John starts running again, but Lestrade stops him. "John, what's going on? What happened to Sherlock?"
John mutters something incoherent. Sherlock walks over, breathing heavily, but not as heavily as he should be, John notes.
He can almost see the other man's pulse from here, but maybe that's an illusion. Sherlock approaches, and John recoils back into Lestrade.
"I take it there wasn't an accident, then?" Lestrade asks.
"Not of the nature you're supposing, no." Sherlock, at least, is able to form an intelligible sentence.
Lestrade frowns. "But was anyone hurt?"
John moans.
Sherlock's voice drops. "Not – not physically."
The DI's eyes widen. "Should I ask?"
"Probably."
=-o
It takes ten minutes for John to calm down, but he won't look at his flatmate as they drive back to Baker Street for some privacy. Lestrade goes with them.
"Now, correct me if I'm wrong, but I believe you've got a lot of explaining to do." Lestrade directs his words towards Sherlock.
Sherlock and John sit in their usual chairs, though John fidgets endlessly and looks as if he's about to run away again. Lestrade stands awkwardly in the middle.
John mutters, "Go away." His glare shifts, for the first time, to the Inspector.
Something in the doctor's tone warns Lestrade away. "Maybe I should," he concurs, slowly.
He lets himself out quietly with a look that says he'll want an explanation later, and the tension level only increases.

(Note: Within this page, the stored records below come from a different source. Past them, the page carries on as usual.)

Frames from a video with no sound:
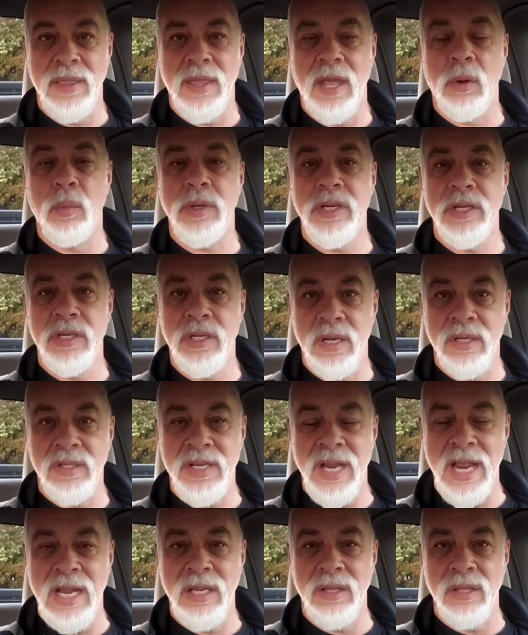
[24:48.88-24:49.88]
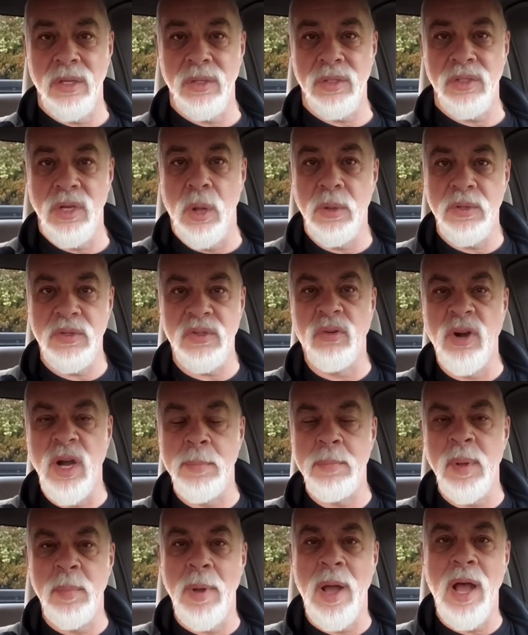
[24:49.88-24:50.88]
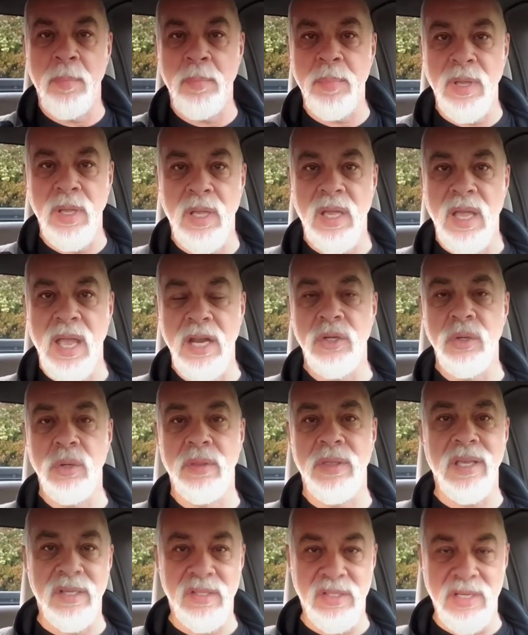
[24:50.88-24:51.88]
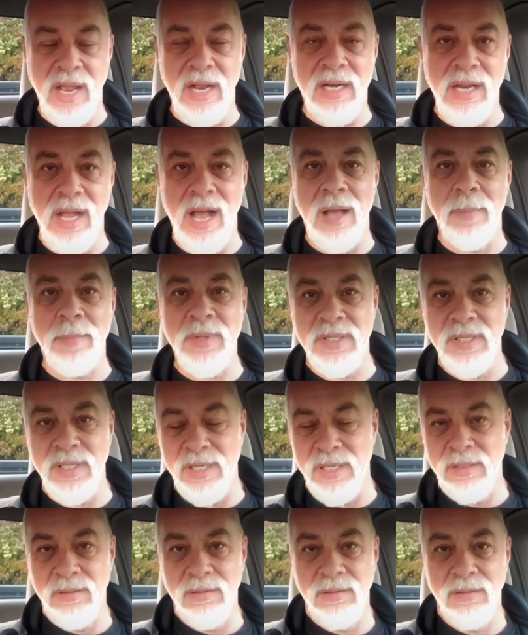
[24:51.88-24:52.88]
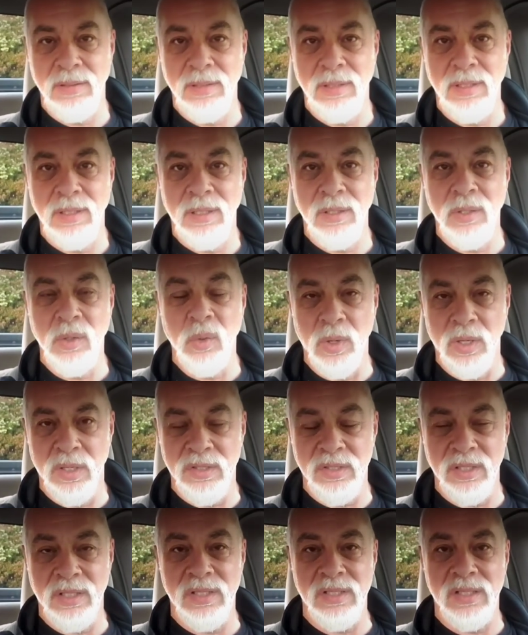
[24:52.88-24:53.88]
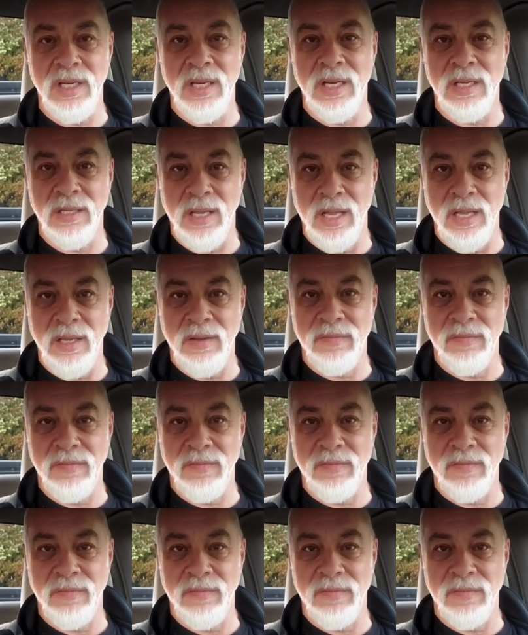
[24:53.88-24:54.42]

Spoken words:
and then when you're done taking those notes, rip them up and do the exact opposite. You will succeed in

Sherlock doesn't take his eyes away from the doctor. John can feel his eyes burning through him, just like the first time they'd met, but this time reading his emotions, not his identity. He keeps his hand ready, jacket open, but now that the adrenaline rush is mostly over, he doesn't know if he could shoot his flatmate, even knowing now what he knows.
o-=
Sherlock counts the seconds of silence, starting from the time the downstairs door slams, faintly. So he knows when five minutes have passed, and ten, and at fifteen in finally brings himself to speak, since John certainly isn't going to.
"Okay, I'll begin."
John starts, as if out of a daydream, when Sherlock speaks.
"My father's name was Khan Noonien Singh."
Hearing Sherlock say it out loud is not as much of a shock as John'd thought it would be. He remains silent, wondering where exactly he'd heard the name before. He tries to recall which Augment, which character in his father's stories Khan Noonien Singh had been, but he can't for the life of him remember. It's not the real issue now, however.
"He was born in a lab in the year 1959, a product of genetic engineering, initially designed to better the human race. He and his fellow Augments, as they are called today among the few who remember, were built with qualities that included enhanced strength, agility, and intelligence, as well as increased immune systems, fast healing, longer lifespans, and acute senses." His voice is clinical. "But you knew this all already, didn't you?
"I'll skip past the other traits, then. I won't go into detail about the Eugenics Wars," John is thankful for this, at least. "But they started in 1992, when my father's generation of Augments took power in many of the major countries on Earth. My father was the first. He ruled over approximately a quarter of the planet's inhabited land, centering around Asia and the Middle East."
John knows now where he'd heard the name. Khan had been the most notorious of the tyrants. There had never once been a mention, however, of the Augment having children.
But now he finds his son sitting in front of him, very much alive. Not good, in more ways than one.